Hilariously, or maybe not so hilariously, depending on your threshold for humor, I found out the hard way that Unifactor label maestro Jayson Gerycz was the drummer for a Popular Band. The incident occurred when said Popular Band hit a joint close to my hometown, and Jayson kindly asked if wanted to check it out. I politely declined, because I’m old and often tired. Then I asked what band he was in. It was a Popular Band! I felt so sheepish. Because of that deep level of embarrassment*, I will be quite careful to not make the mistake again. All artists below are now given due credit.

*We had a good chuckle.


{ARSONIST} – REALITY STRUCTURE

{arsonist}, aka Flea from Red Hot Chili Peppers*, brings a sense of mystery and awe to “Reality Structure,” a keyboard/synth-driven delight that flourishes in grand quietude while mutating and expanding and contracting and staying still, all at once. Take a look at that cover image – really look at it, let it sink in, allow it to fill your mind. Now, think about what it is and what it sounds like. Is it a frigid explosion, like a nitrogen cryogeyeser on the surface of Triton, frozen in time? Is it a water ice crystal forming oddly, springing against gravity from a chilled surface? Or is it a coniferous tree in the middle of night, covered in frost? All of the above are assumptions that hint at the sounds contained within, a reverent glistening monochromatic aurora of soundwaves, an effect both glorious and nostalgic. It kind of reminds me of Event Cloak a little bit. In fact, this could easily be an ambient entry in the Orange Milk catalog. But it’s here, in Unifactor’s, where it dang belongs. 

*For legal purposes, an asterisked caveat such as this one must accompany the joke.


MOTH COCK – MYSTICS AND STATISTICS

Pat Modugno (trumpet) and Doug Gent (saxophone) take a break from their main gig in the Doobie Brothers* for a new Moth Cock tape, “Mystics and Statistics.” Side A Is “Mystics,” side B is “Statistics,” get it? No one who goes around calling themselves “Moth Cock” is going to, ahem, dick around by coming up with separate names for everything. Moth Cock gets right to the point, and with “Mystics,” the duo not only gets right to the point, they basically play their horns like the definition of the titular word sounds. Here, the internet can help us do the heavy lifting  (go down to the noun). Modugno and Gent drone mysteriously through a fog of effects, meditating on the intense truth about the universe and junk that they’re about to reveal to us all. Truly, we are indebted to Moth Cock for the secrets of reality, just glimmering beyond the veil of the mist in the middle of this forest in the dead of night, that will surely come into focus in due time. Meanwhile, try “Statistics” on the B-side: it’s bleepier and bloopier, at least at the outset, and sounds more like an Excel spreadsheet – which, I hear, if you mic properly, comes off as the HNW program of the Microsoft Office suite. Great set!
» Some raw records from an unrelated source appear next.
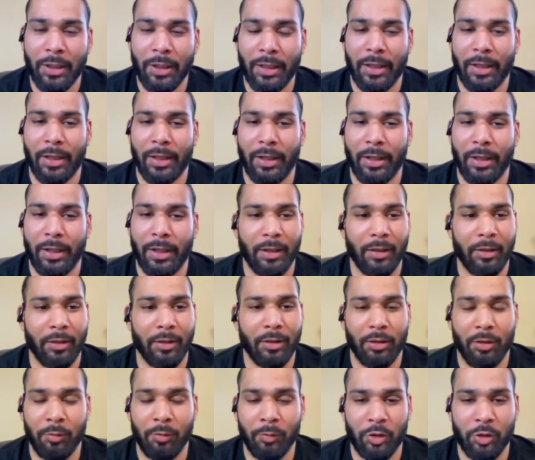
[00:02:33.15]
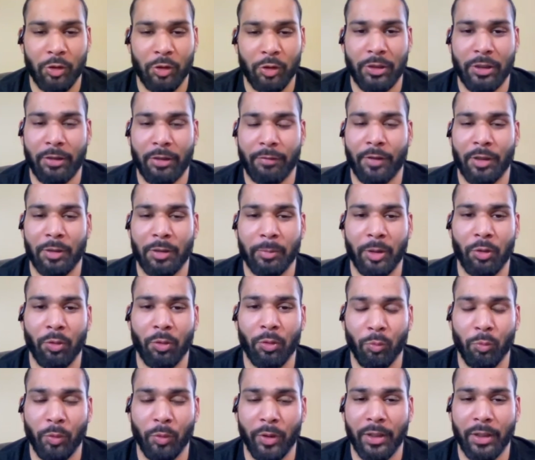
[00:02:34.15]
and eventually I find my own
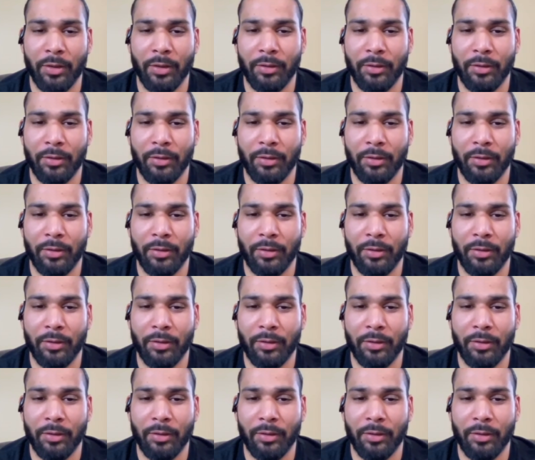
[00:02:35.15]
way.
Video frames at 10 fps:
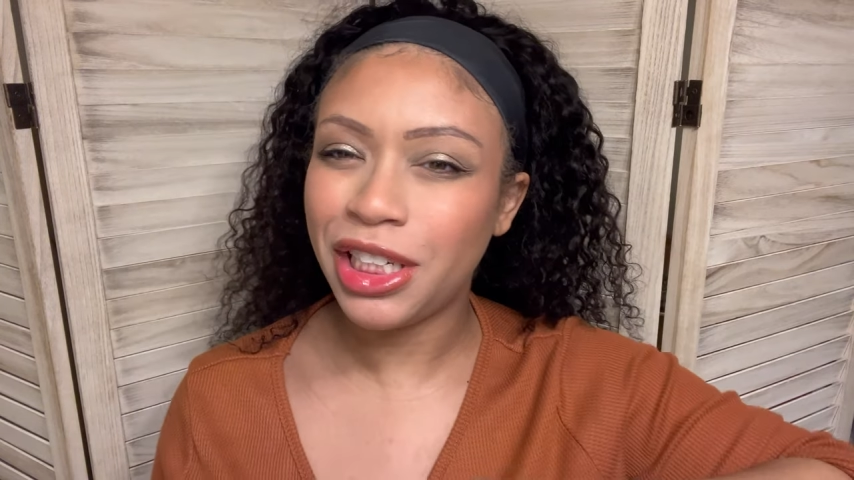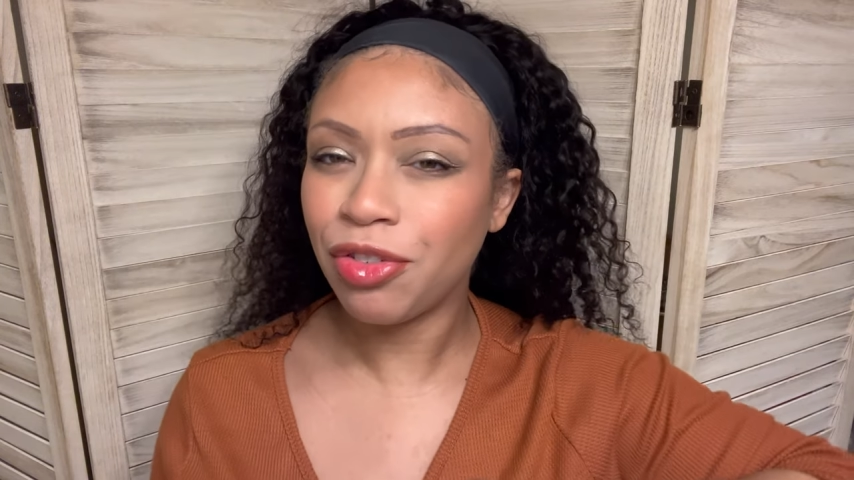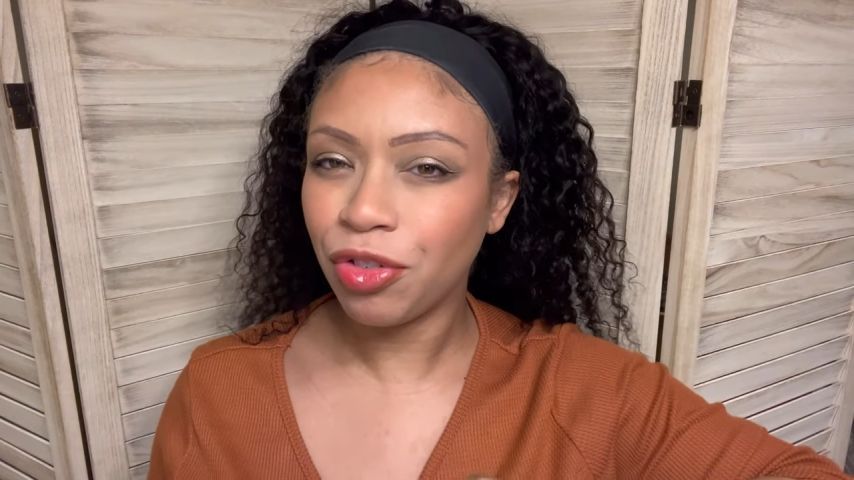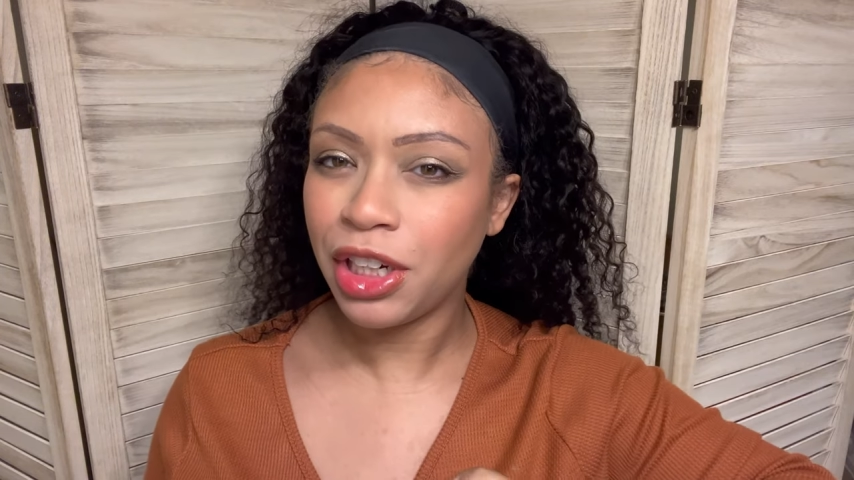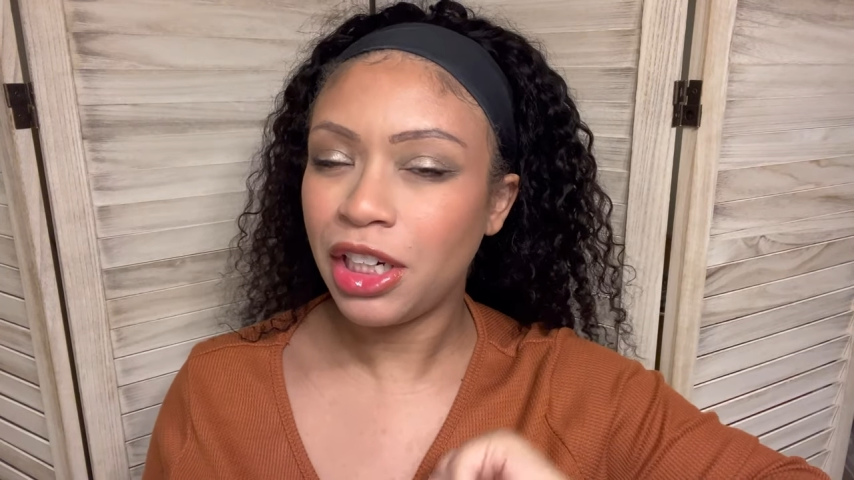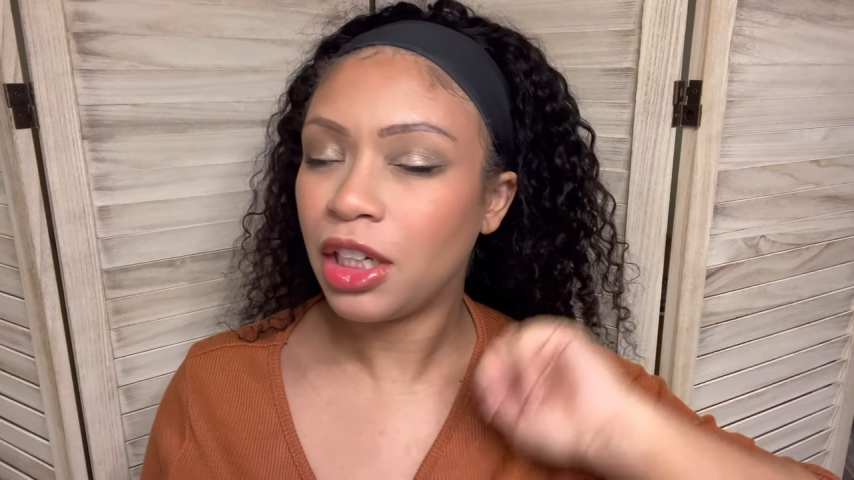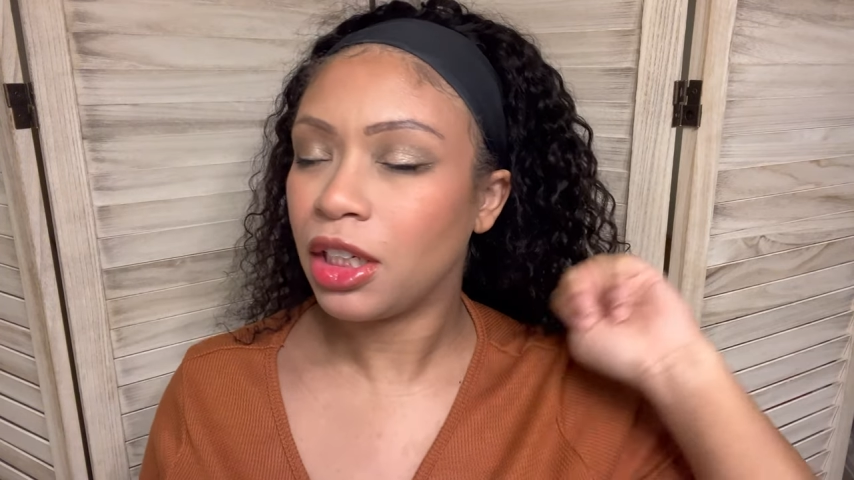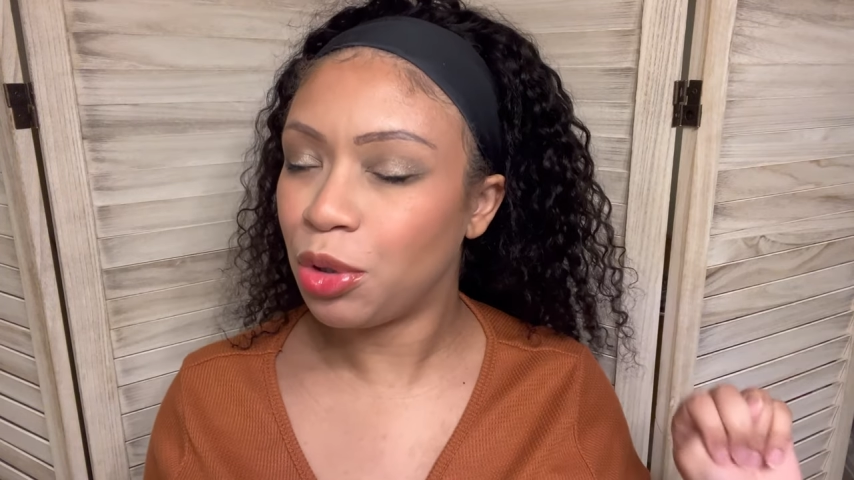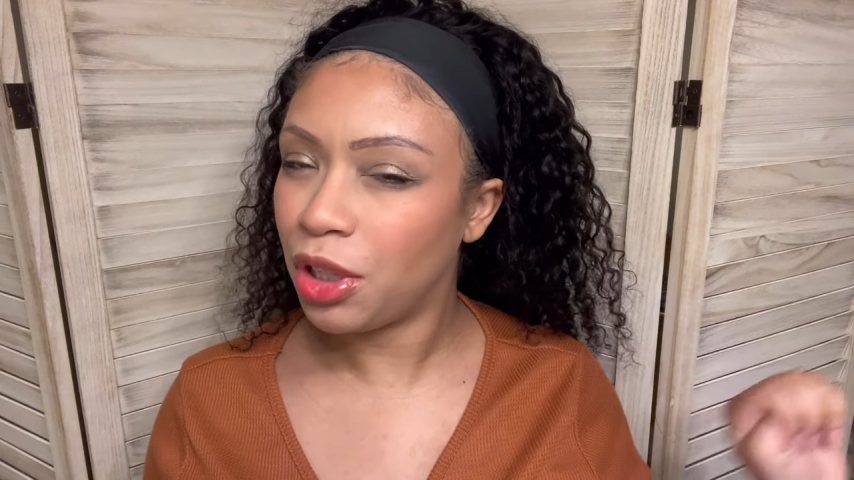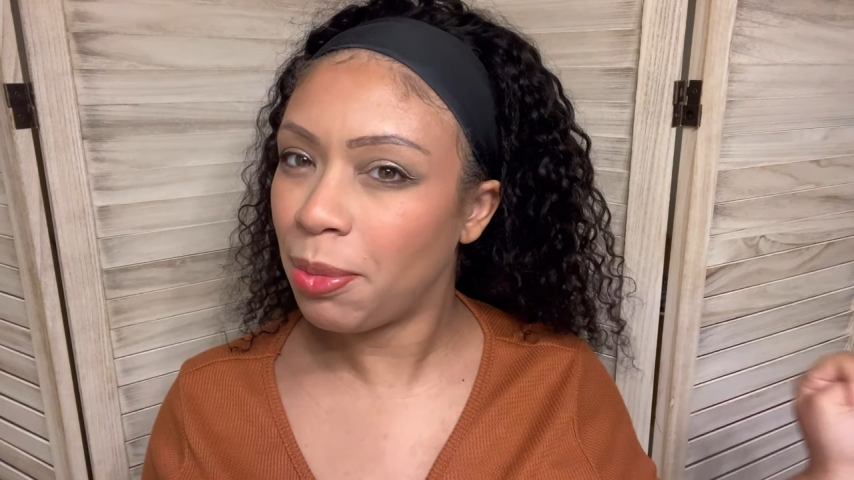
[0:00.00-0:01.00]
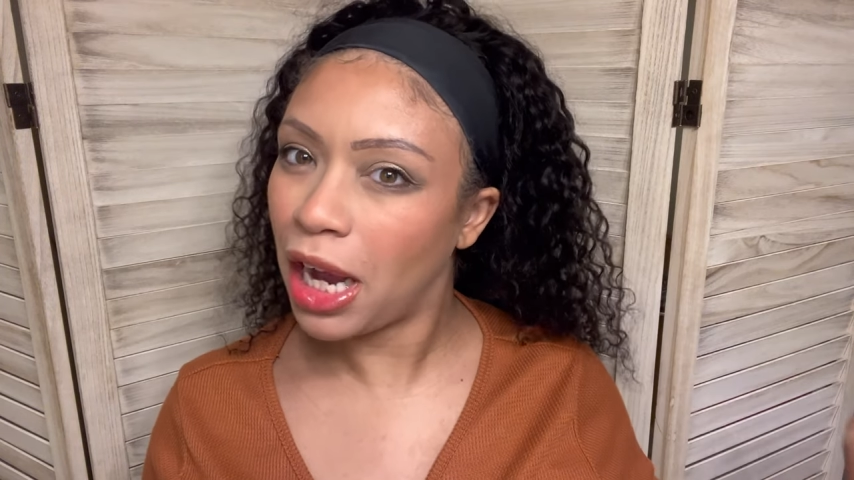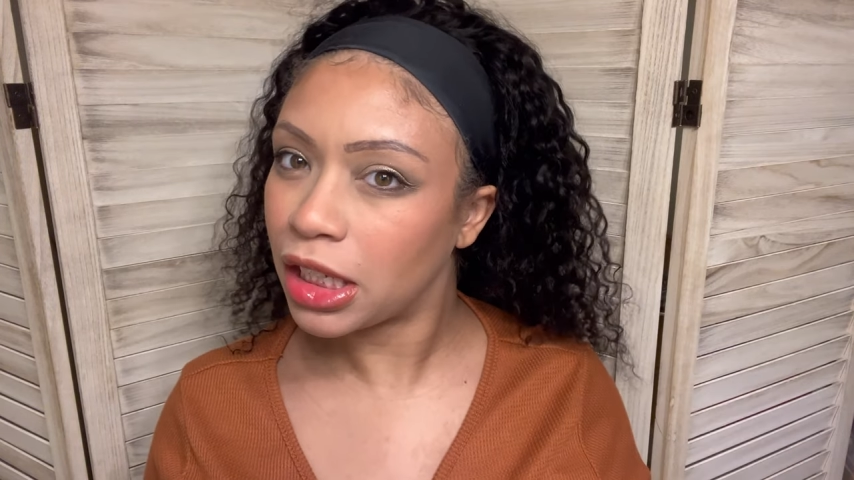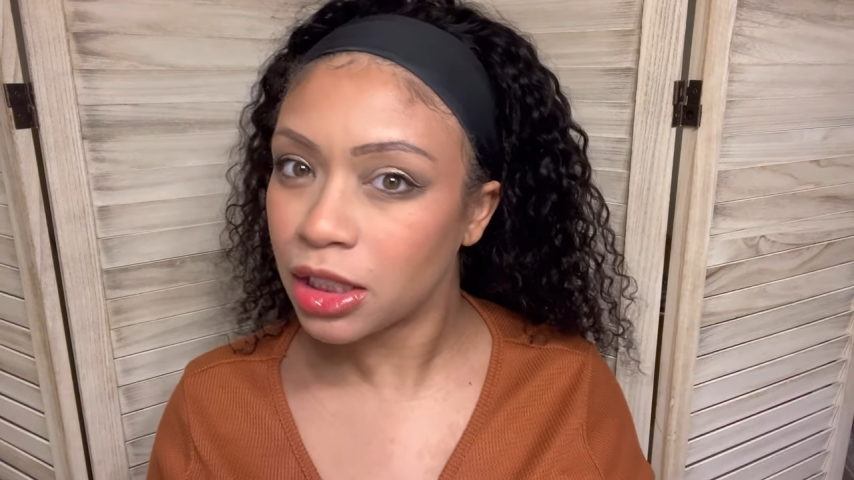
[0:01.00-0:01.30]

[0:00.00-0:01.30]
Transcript: different Beauty Box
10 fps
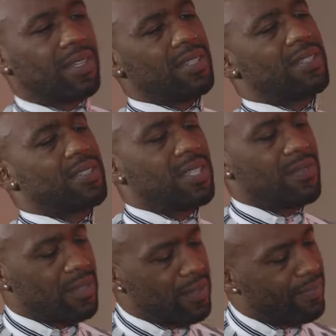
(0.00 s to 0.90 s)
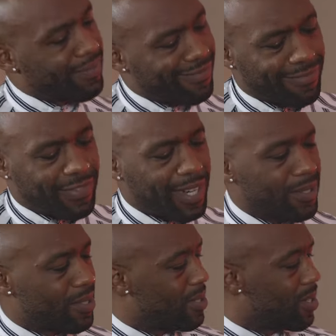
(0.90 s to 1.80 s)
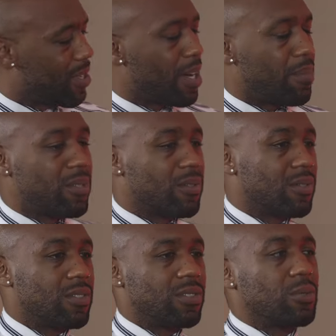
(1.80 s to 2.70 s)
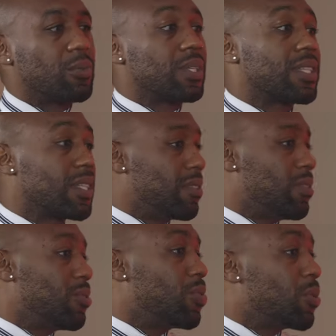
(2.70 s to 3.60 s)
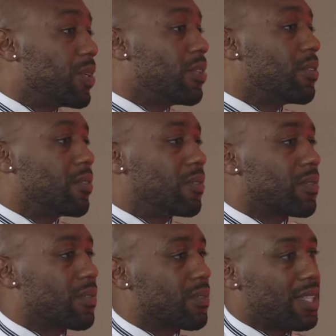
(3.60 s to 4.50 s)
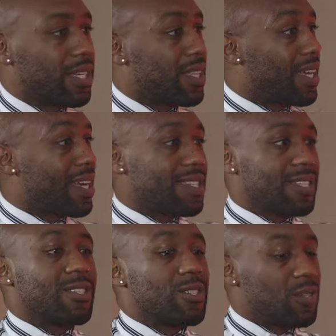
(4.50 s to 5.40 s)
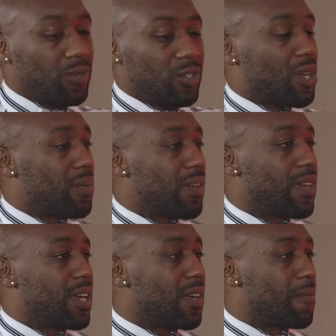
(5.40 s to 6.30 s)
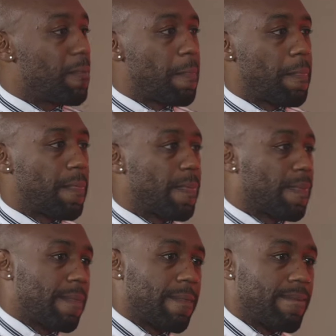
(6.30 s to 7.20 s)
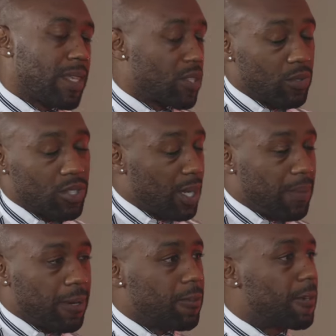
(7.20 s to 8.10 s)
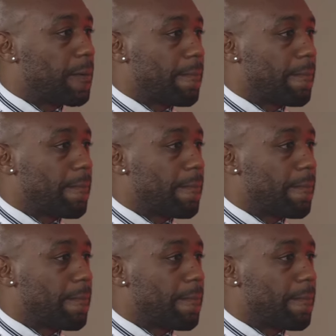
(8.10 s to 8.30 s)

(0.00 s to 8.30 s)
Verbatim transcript: and is giving fighters another opportunity to do what do what we do. Like like I said, this is the only job I've had. Mm-hmm. It's the only job I want.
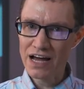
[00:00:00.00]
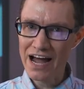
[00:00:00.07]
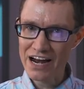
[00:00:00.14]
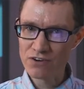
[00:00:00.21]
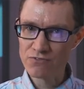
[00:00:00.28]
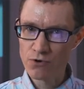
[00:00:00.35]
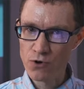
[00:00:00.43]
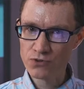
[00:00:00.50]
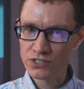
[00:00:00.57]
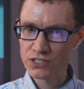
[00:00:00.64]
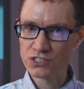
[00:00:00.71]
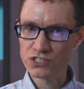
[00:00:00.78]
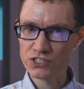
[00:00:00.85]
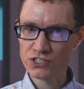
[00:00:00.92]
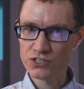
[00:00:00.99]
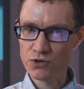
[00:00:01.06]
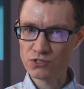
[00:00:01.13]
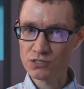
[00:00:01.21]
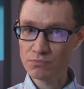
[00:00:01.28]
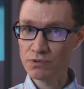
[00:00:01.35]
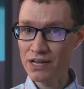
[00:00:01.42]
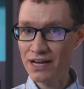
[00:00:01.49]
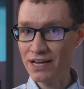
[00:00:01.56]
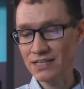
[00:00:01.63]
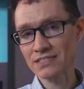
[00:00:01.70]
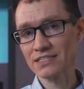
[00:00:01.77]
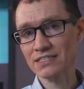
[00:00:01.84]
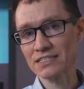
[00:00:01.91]
higher voltage to those
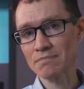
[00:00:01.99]
appliances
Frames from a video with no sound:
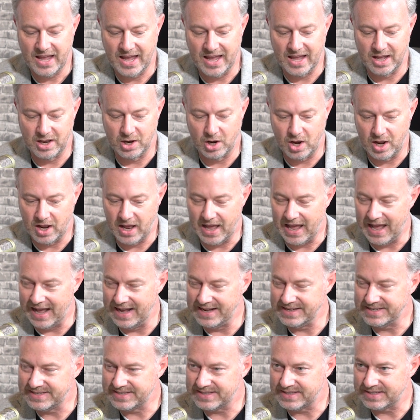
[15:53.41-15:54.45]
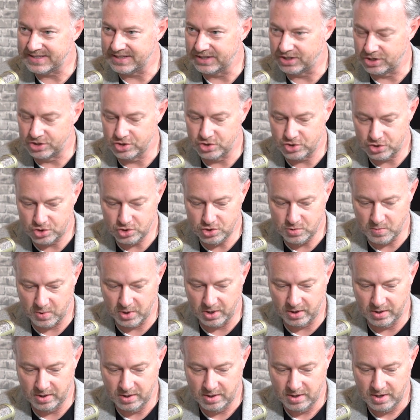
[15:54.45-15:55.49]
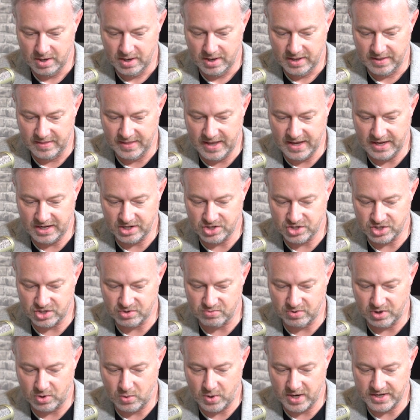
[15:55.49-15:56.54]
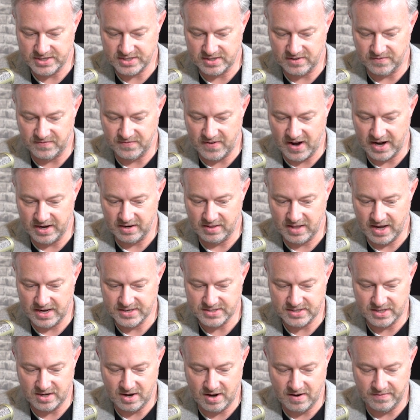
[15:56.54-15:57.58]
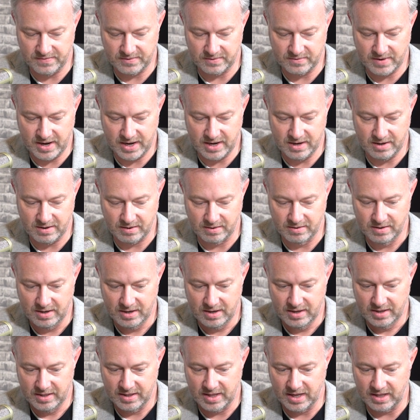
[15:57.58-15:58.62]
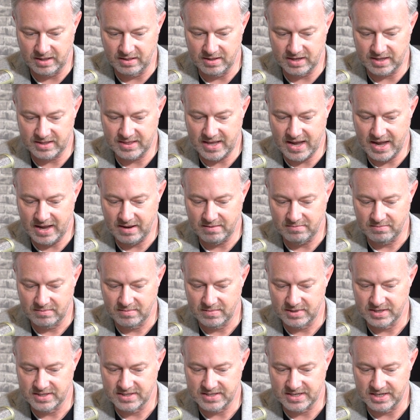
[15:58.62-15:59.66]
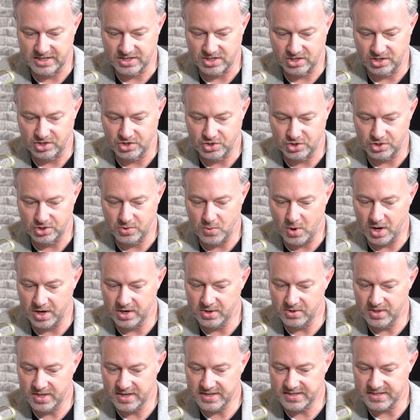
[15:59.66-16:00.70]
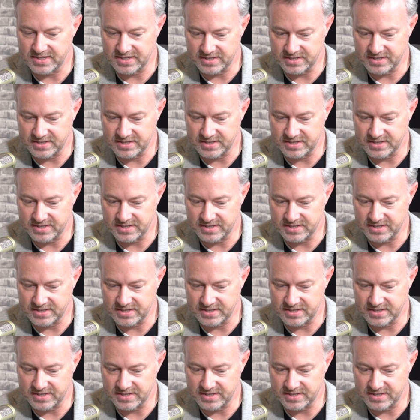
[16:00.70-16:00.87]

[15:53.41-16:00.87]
And as the consumer, they can just request to finalize the offer right here. They click that, says, are you sure you want to do this?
*For legal purposes, an asterisked caveat such as this one must accompany the joke.


HOUSE PANTHER DIADEM ENSEMBLE – FIVE QUESTIONS

As LL Cool J’s live band*, House Panther Diadem Ensemble surely knows their way around a groove. But here on “Five Questions,” The trio of John Elliott (synth), Jayson Gerycz (singing bowls), and Isabelle Rew (Bomberde, a double-reeded instrument that I just heard of for the first time just now) move in a more transcendental direction, the ambience of their combined instruments serving as a guided tour along the astral plane. This is appropriate: why would you be asking any question, let alone five of them, without a contemplative soundtrack? On “Five Questions,” the players reach out into the unknown and pepper it with that exact amount of query-tude, meditating, letting both the questions themselves and the answers settle on their psyches in the calm expanse of eternity. (Notably, there’s “A Question about Time.”) We are on this journey with them, and the mysteries of life float down and alight upon us like those glowing tree sprites in James Cameron’s blockbuster “Avatar” franchise. Now THERE’S some philosophy you can sink your teeth into! 

*For legal purposes, an asterisked caveat such as this one must accompany the joke.


Brilliant art by Matthew Gallagher for this batch, by the way.